### [EXERCISE INSTRUCTIONS]
Where a record contains a picture, omit the picture and repeat the rest exactly.

### [PROVIDED RECORDS]
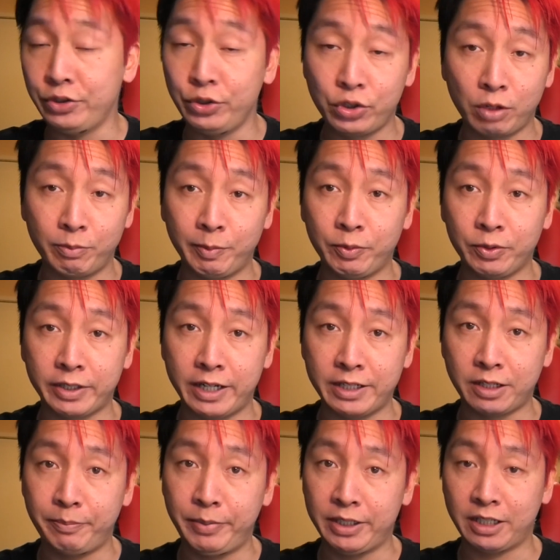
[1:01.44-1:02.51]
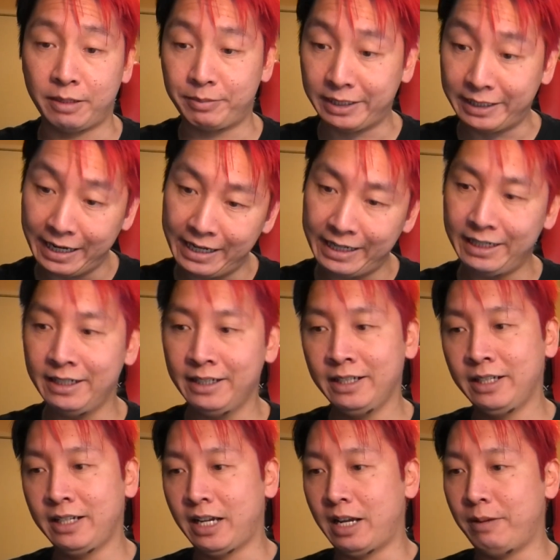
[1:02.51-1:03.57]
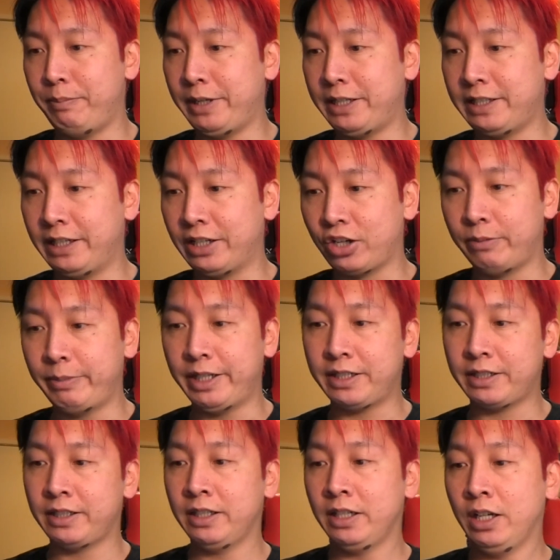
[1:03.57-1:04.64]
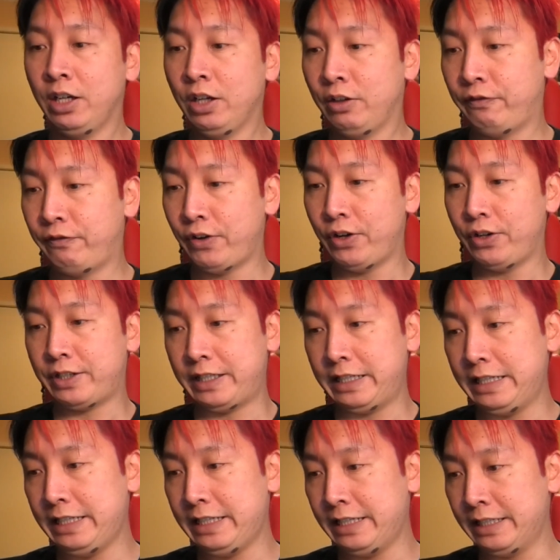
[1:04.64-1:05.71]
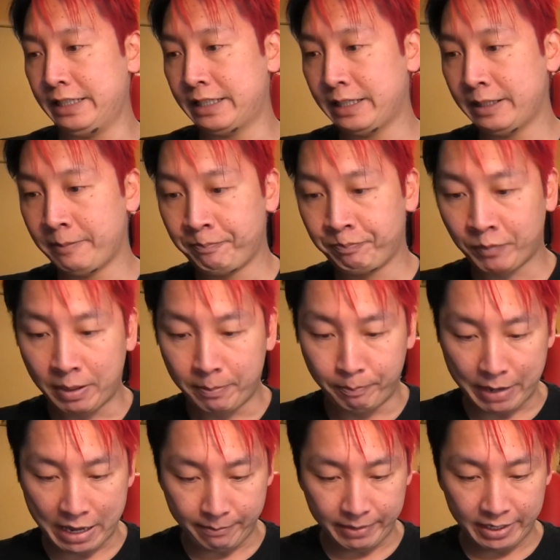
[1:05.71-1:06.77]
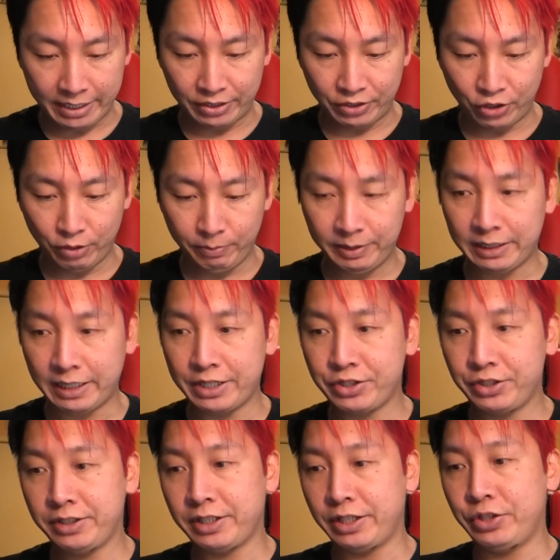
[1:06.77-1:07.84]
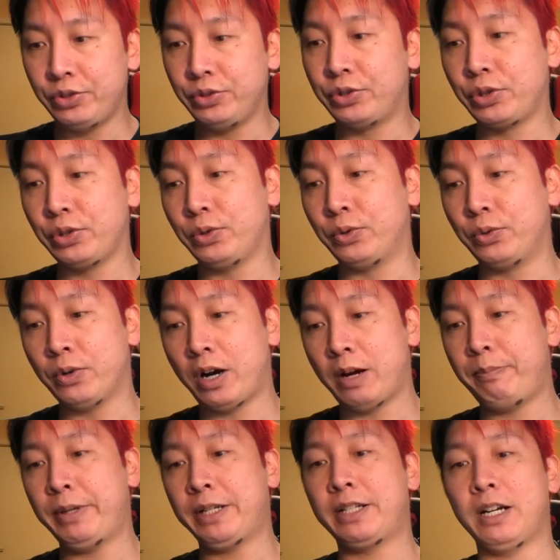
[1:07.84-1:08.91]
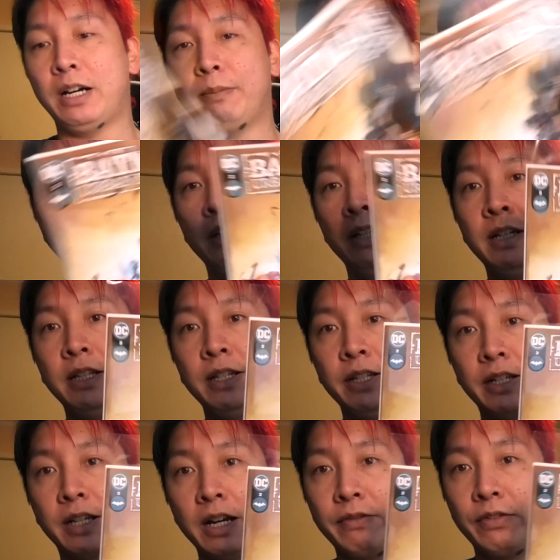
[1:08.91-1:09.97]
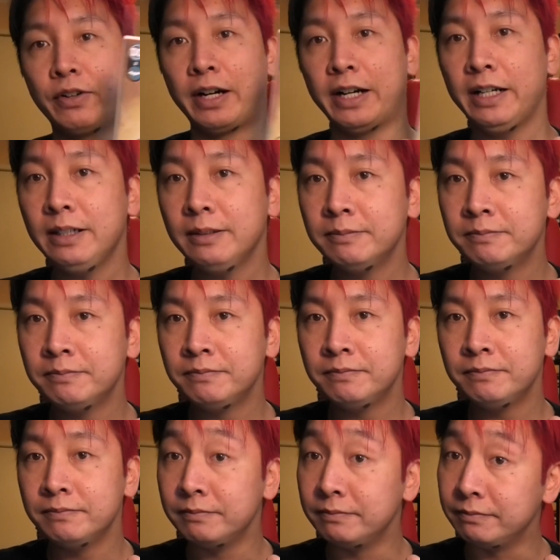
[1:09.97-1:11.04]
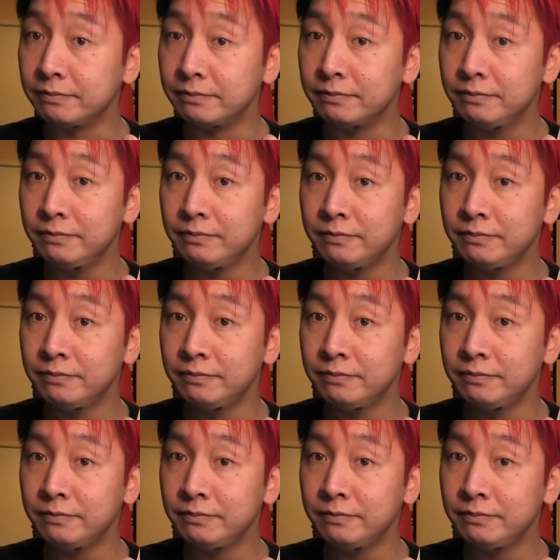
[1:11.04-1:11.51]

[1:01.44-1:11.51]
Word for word: new comic book days I picked up today at Big City Comics. First is Batman Urban Legends issue 2. I picked up the cover A mm -hmm.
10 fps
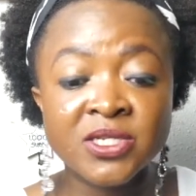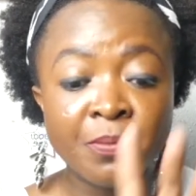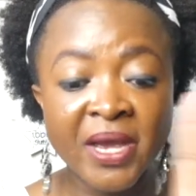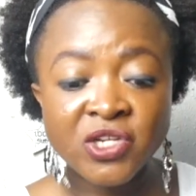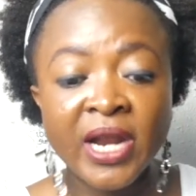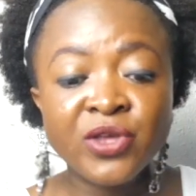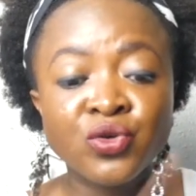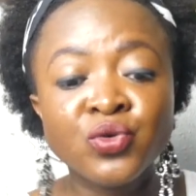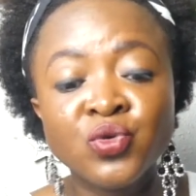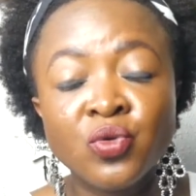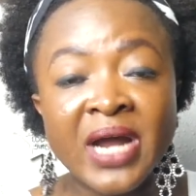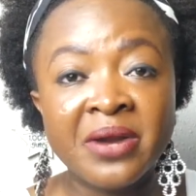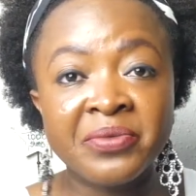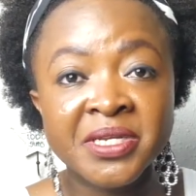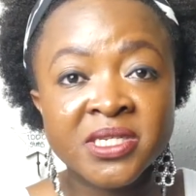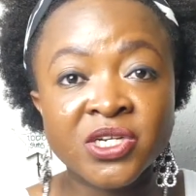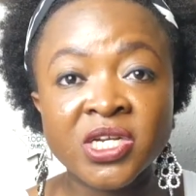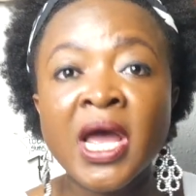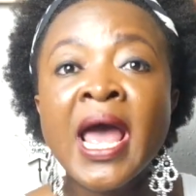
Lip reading: So make sure that you do that research.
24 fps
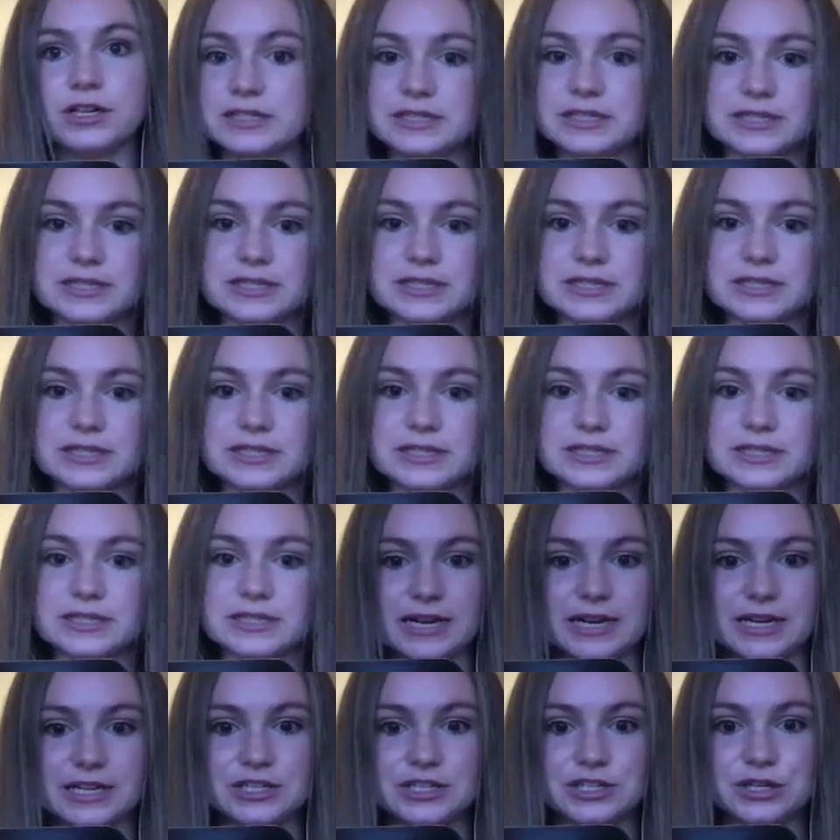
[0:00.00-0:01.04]
currency
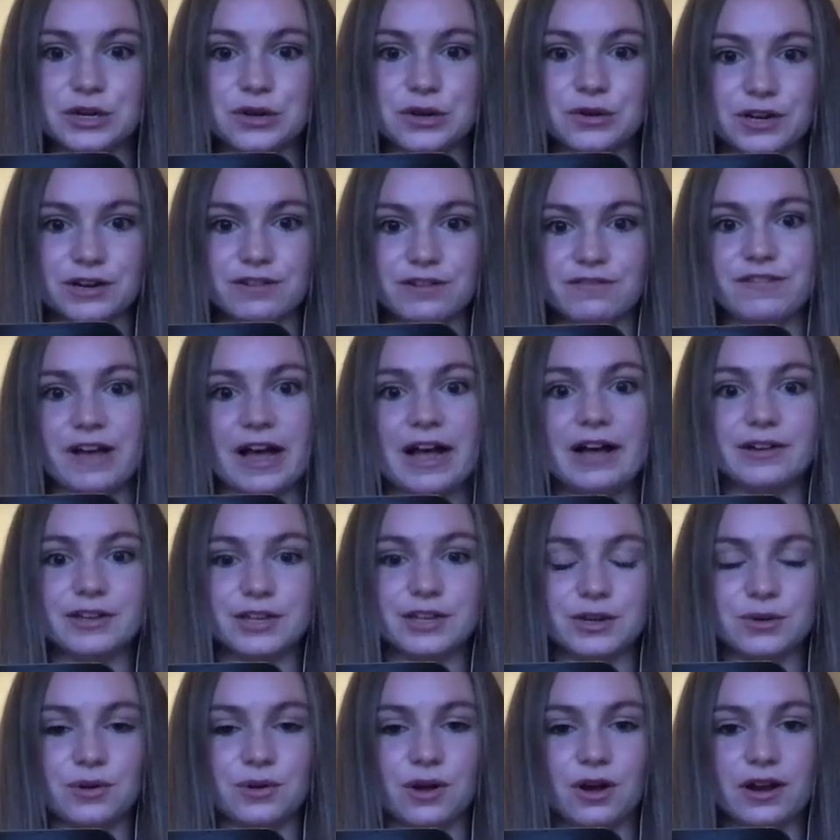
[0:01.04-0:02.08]
these days, you're
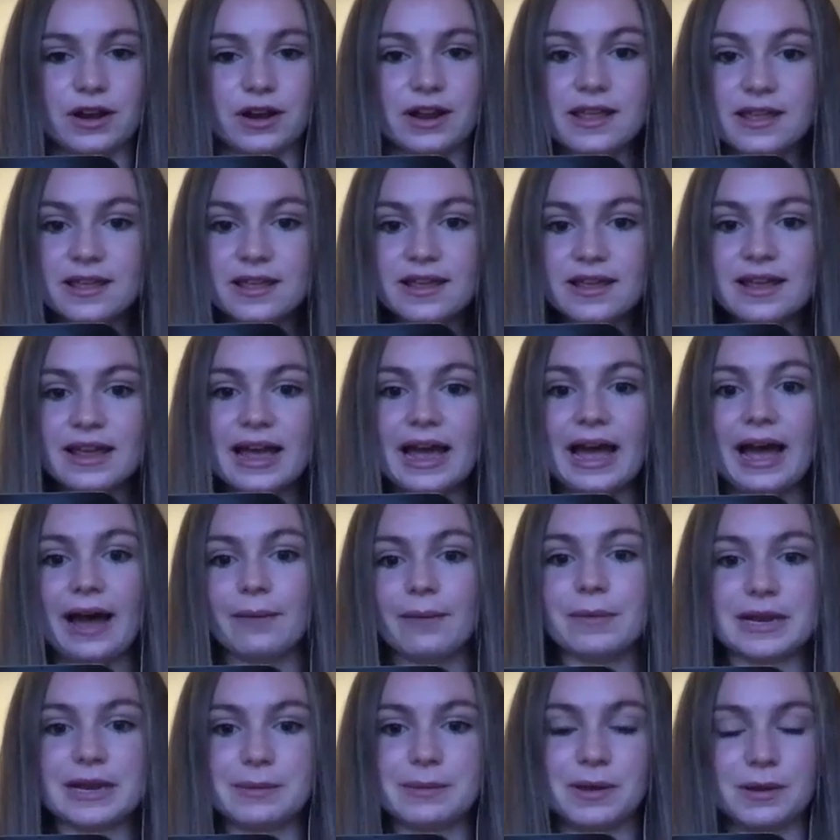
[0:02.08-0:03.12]
valued on
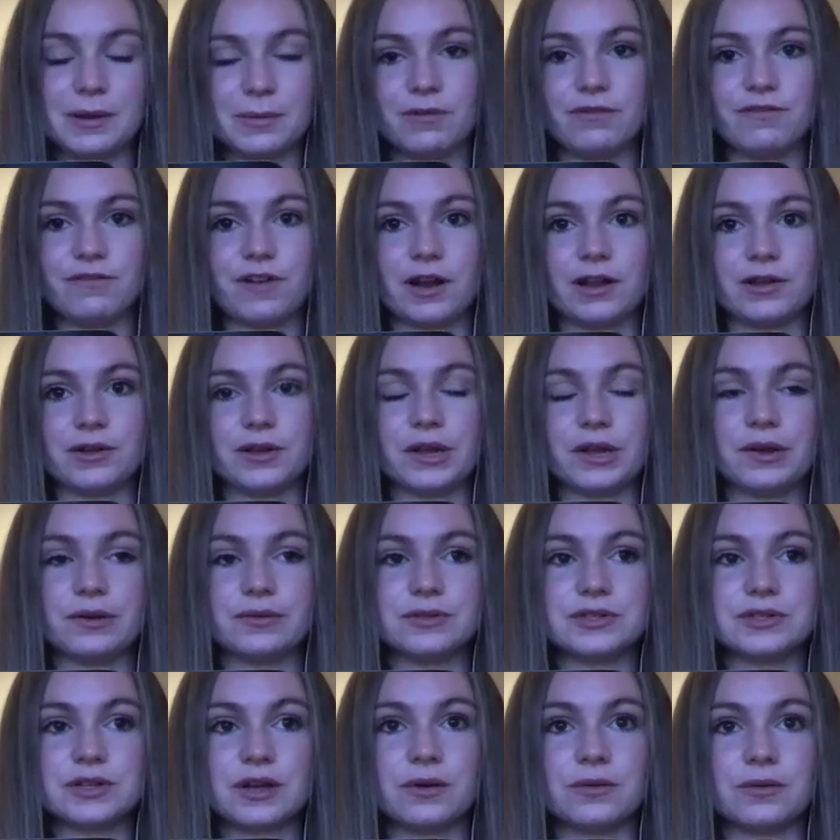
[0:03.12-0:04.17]
how many people follow
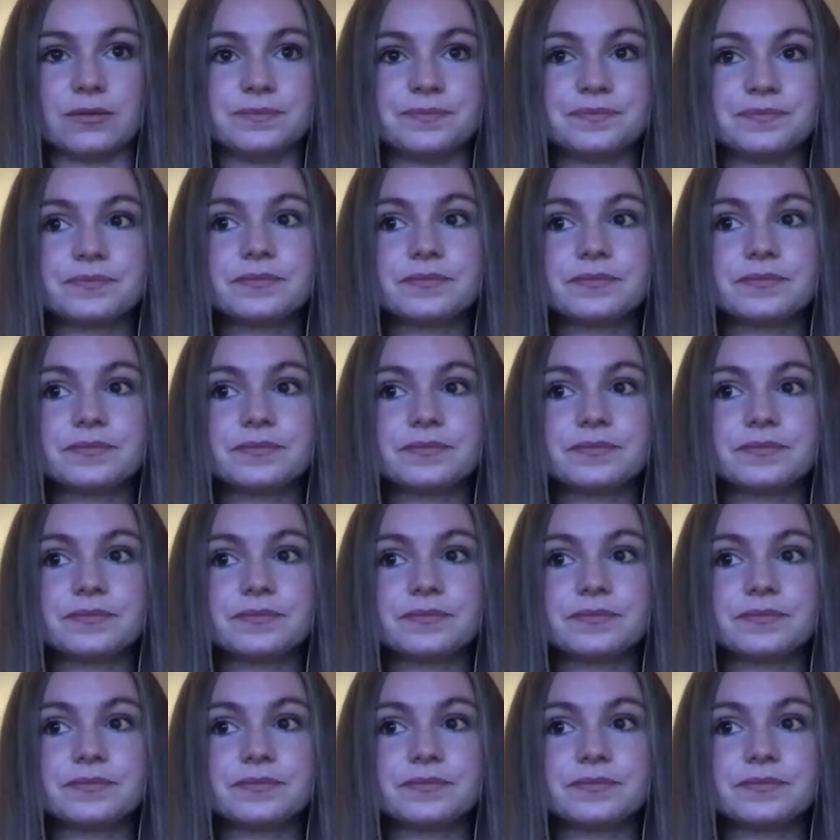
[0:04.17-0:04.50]
you. So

### [EXERCISE RESPONSE]
[1:01.44-1:02.51]
[1:02.51-1:03.57]
[1:03.57-1:04.64]
[1:04.64-1:05.71]
[1:05.71-1:06.77]
[1:06.77-1:07.84]
[1:07.84-1:08.91]
[1:08.91-1:09.97]
[1:09.97-1:11.04]
[1:11.04-1:11.51]

[1:01.44-1:11.51]
Word for word: new comic book days I picked up today at Big City Comics. First is Batman Urban Legends issue 2. I picked up the cover A mm -hmm.
10 fps
Lip reading: So make sure that you do that research.
24 fps
[0:00.00-0:01.04]
currency
[0:01.04-0:02.08]
these days, you're
[0:02.08-0:03.12]
valued on
[0:03.12-0:04.17]
how many people follow
[0:04.17-0:04.50]
you. So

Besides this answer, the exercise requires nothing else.